Analysis of Machine Learning Techniques for Heart Failure Readmissions

Problem Statement

High rates of readmission after hospitalization for heart failure puts a tremendous burden on patients and the healthcare system. Predictive models are used to identify patients with high risk for hospital readmissions and potentially enable direct specific interventions toward those who might benefit most by identifying key risk factors. The current ability to predict readmissions in patients with heart failure is modest at best. The inclusion of a richer set of predictor variables encompassing patients’ clinical, social, and demographic domains, while improving discrimination in some internally validated studies, may not improve discrimination. This richer set of predictors might not contain the predictive domain of variables required but does represent a large set of data not routinely collected in other studies. It is unclear whether machine learning techniques that address higher dimensional, nonlinear relationships among variables would enhance prediction. The authors seek to compare the effectiveness of several machine learning algorithms for predicting readmissions.

Proposed Solution

Data for this study were drawn from Tele-HF, which enrolled 1653 patients within 30 days of their discharge after an index hospitalization for heart failure. In addition to the clinical data from the index admission, Tele-HF used validated instruments to collect data on patients’ socioeconomic, psychosocial, and health status. Of the 1653 enrolled patients, the authors excluded 36 who were readmitted or died before the interview, 574 whose interviews were completed after 30 days from discharge, and 39 who were missing data on >15 of the 236 baseline features to create a study sample of 1004 patients for the 30-day readmission analysis set. 472 variables were used for input. Models were built using both traditional statistical methods and ML methods to predict readmission and model were compared to discrimination and predictive range of the various techniques. An LR model and a Poisson regression were used for traditional statistical models. Three ML methods— RF, boosting, and SVM—were used for readmission prediction.

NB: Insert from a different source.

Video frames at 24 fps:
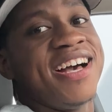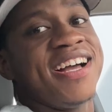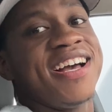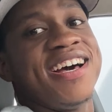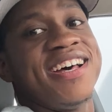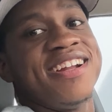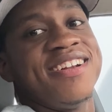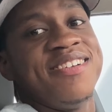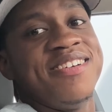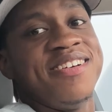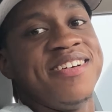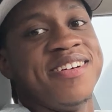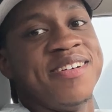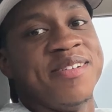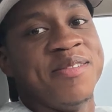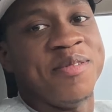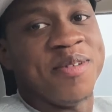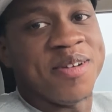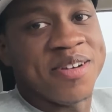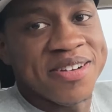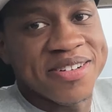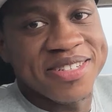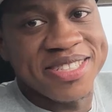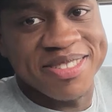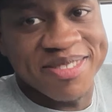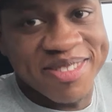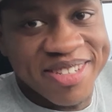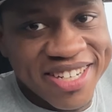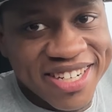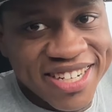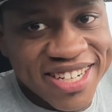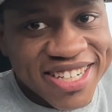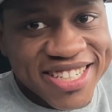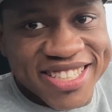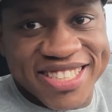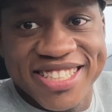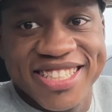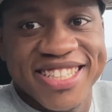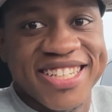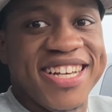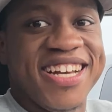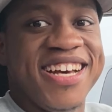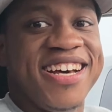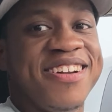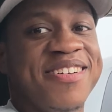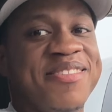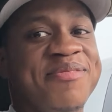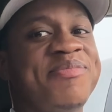got on her work sweater and she
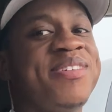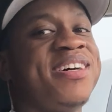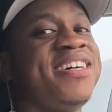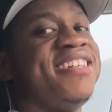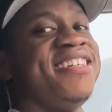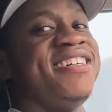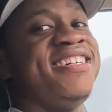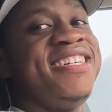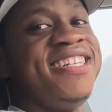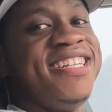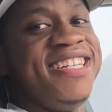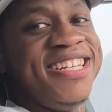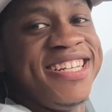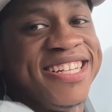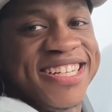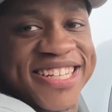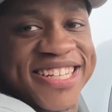got on my hoodie.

Using the variables selected in a recent study from Tele-HF would provide the most accurate representation of an LR model on the Tele-HF data set for comparison purposes which were selected by the authors for their study to compare model performance, as the current analysis is concerned with finding improved analytic algorithms for predicting 30-day readmissions rather than primarily with variable selection. Given the flexibility of nonlinear methods, the complexity of the desired models might overwhelm the available data, resulting in overfitting. Although all the available variables can be used in ML techniques such as RF and boosting, which are robust to this overfitting, we may require some form of feature selection to help prevent overfitting in less robust techniques like SVM.

To overcome the potential for overfitting in LR and SVM, a hierarchical method with RF was developed. Previous hierarchical methods used RF as a feature selection method because it is well suited to a data set of high dimensionalities with varied data types, to identify a subset of features to feed into methods such as LR and SVM. RF is well known to use out-of-bag estimates and an internal bootstrap to help reduce and select only predictive variables and avoid overfitting, like AdaBoost.

To construct the derivation and validation data sets, the cohort were split into 2 equally sized groups, ensuring equal percentages of readmitted patients in each group. To account for a significant difference in numbers of patients who were readmitted and not readmitted in each group, the ML algorithms were weighted. The weight selected for the readmitted patients was the ratio of not-readmitted patients to readmitted patients in the derivation set. Once the derivation and validation sets were created, a traditional LR model was trained. The models generated were run on the validation set and calculated the area under the receiver operating characteristics curve (C statistic), which provided a measure of model discrimination. The analysis was run 100× in order to provide robustness over a potentially poor random split of patients and to generate a mean C statistic with a 95% confidence interval (CI). The probabilities of readmission generated over the 100 iterations were then sorted into deciles. Finally, the observed readmission rate for each decile were calculated to determine the predictive range of the algorithms.

Results

Thirty-Day All-Cause Model Discrimination

LR had a low C statistic of 0.533 (95% CI, 0.527–0.538). Boosting on the input data had the highest C statistic (0.601; 95% CI, 0.594–0.607) in a 30-day binary outcome with a 30-day training case. Boosting also had the highest C statistic for the 30-day binary outcome with 180-day binary training (0.613; 95% CI, 0.607–0.618). For the 30-day outcomes with 180-day counts training, the RF technique had the highest C statistic (0.628; 95% CI, 0.624–0.633).

One Hundred Eighty–Day All-Cause Model Discrimination

LR again showed a low C statistic (0.574; 95% CI, 0.571–0.578) for the 180-day binary case. The RF into SVM hierarchical method had the highest achieved C statistic across all methods (0.654; 95% CI, 0.650–0.657) in 180-day binary outcome and 180-day count case (0.649; 95% CI, 0.648–0.651).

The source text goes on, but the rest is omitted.